Dataset entries:
^^^^^^^^^^^^^^^^

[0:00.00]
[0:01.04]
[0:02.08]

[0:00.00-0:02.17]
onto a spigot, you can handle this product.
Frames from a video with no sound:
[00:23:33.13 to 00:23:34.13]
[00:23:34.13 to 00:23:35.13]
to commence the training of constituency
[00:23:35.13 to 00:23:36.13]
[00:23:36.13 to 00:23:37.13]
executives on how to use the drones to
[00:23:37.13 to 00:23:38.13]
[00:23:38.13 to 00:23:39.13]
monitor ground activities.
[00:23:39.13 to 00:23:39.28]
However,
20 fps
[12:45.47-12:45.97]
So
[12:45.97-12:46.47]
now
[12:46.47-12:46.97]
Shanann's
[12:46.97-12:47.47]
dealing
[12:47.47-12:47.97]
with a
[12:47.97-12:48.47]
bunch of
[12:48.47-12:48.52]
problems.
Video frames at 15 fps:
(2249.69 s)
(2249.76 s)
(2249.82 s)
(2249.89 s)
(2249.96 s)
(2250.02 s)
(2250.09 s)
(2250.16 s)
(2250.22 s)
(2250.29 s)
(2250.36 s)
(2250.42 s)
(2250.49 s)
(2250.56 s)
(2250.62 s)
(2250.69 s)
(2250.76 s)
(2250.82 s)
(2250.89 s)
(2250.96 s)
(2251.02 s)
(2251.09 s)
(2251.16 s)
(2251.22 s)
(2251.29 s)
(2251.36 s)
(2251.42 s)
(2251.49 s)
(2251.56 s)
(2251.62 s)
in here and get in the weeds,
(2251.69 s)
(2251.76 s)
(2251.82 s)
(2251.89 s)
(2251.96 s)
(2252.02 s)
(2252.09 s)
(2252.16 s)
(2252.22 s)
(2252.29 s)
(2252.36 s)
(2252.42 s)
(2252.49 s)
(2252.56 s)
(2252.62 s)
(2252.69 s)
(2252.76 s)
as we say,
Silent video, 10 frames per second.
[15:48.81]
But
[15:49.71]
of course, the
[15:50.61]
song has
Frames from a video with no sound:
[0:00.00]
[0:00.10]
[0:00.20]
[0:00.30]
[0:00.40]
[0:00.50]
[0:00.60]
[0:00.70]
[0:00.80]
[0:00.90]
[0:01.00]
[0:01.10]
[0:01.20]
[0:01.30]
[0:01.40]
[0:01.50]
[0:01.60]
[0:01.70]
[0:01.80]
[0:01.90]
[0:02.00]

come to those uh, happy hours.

^^^^^^^^^^^^^^^^

**Task instructions**
Without altering anything, print all of the data again.

**Finished exercise**
[0:00.00]
[0:01.04]
[0:02.08]

[0:00.00-0:02.17]
onto a spigot, you can handle this product.
Frames from a video with no sound:
[00:23:33.13 to 00:23:34.13]
[00:23:34.13 to 00:23:35.13]
to commence the training of constituency
[00:23:35.13 to 00:23:36.13]
[00:23:36.13 to 00:23:37.13]
executives on how to use the drones to
[00:23:37.13 to 00:23:38.13]
[00:23:38.13 to 00:23:39.13]
monitor ground activities.
[00:23:39.13 to 00:23:39.28]
However,
20 fps
[12:45.47-12:45.97]
So
[12:45.97-12:46.47]
now
[12:46.47-12:46.97]
Shanann's
[12:46.97-12:47.47]
dealing
[12:47.47-12:47.97]
with a
[12:47.97-12:48.47]
bunch of
[12:48.47-12:48.52]
problems.
Video frames at 15 fps:
(2249.69 s)
(2249.76 s)
(2249.82 s)
(2249.89 s)
(2249.96 s)
(2250.02 s)
(2250.09 s)
(2250.16 s)
(2250.22 s)
(2250.29 s)
(2250.36 s)
(2250.42 s)
(2250.49 s)
(2250.56 s)
(2250.62 s)
(2250.69 s)
(2250.76 s)
(2250.82 s)
(2250.89 s)
(2250.96 s)
(2251.02 s)
(2251.09 s)
(2251.16 s)
(2251.22 s)
(2251.29 s)
(2251.36 s)
(2251.42 s)
(2251.49 s)
(2251.56 s)
(2251.62 s)
in here and get in the weeds,
(2251.69 s)
(2251.76 s)
(2251.82 s)
(2251.89 s)
(2251.96 s)
(2252.02 s)
(2252.09 s)
(2252.16 s)
(2252.22 s)
(2252.29 s)
(2252.36 s)
(2252.42 s)
(2252.49 s)
(2252.56 s)
(2252.62 s)
(2252.69 s)
(2252.76 s)
as we say,
Silent video, 10 frames per second.
[15:48.81]
But
[15:49.71]
of course, the
[15:50.61]
song has
Frames from a video with no sound:
[0:00.00]
[0:00.10]
[0:00.20]
[0:00.30]
[0:00.40]
[0:00.50]
[0:00.60]
[0:00.70]
[0:00.80]
[0:00.90]
[0:01.00]
[0:01.10]
[0:01.20]
[0:01.30]
[0:01.40]
[0:01.50]
[0:01.60]
[0:01.70]
[0:01.80]
[0:01.90]
[0:02.00]

come to those uh, happy hours.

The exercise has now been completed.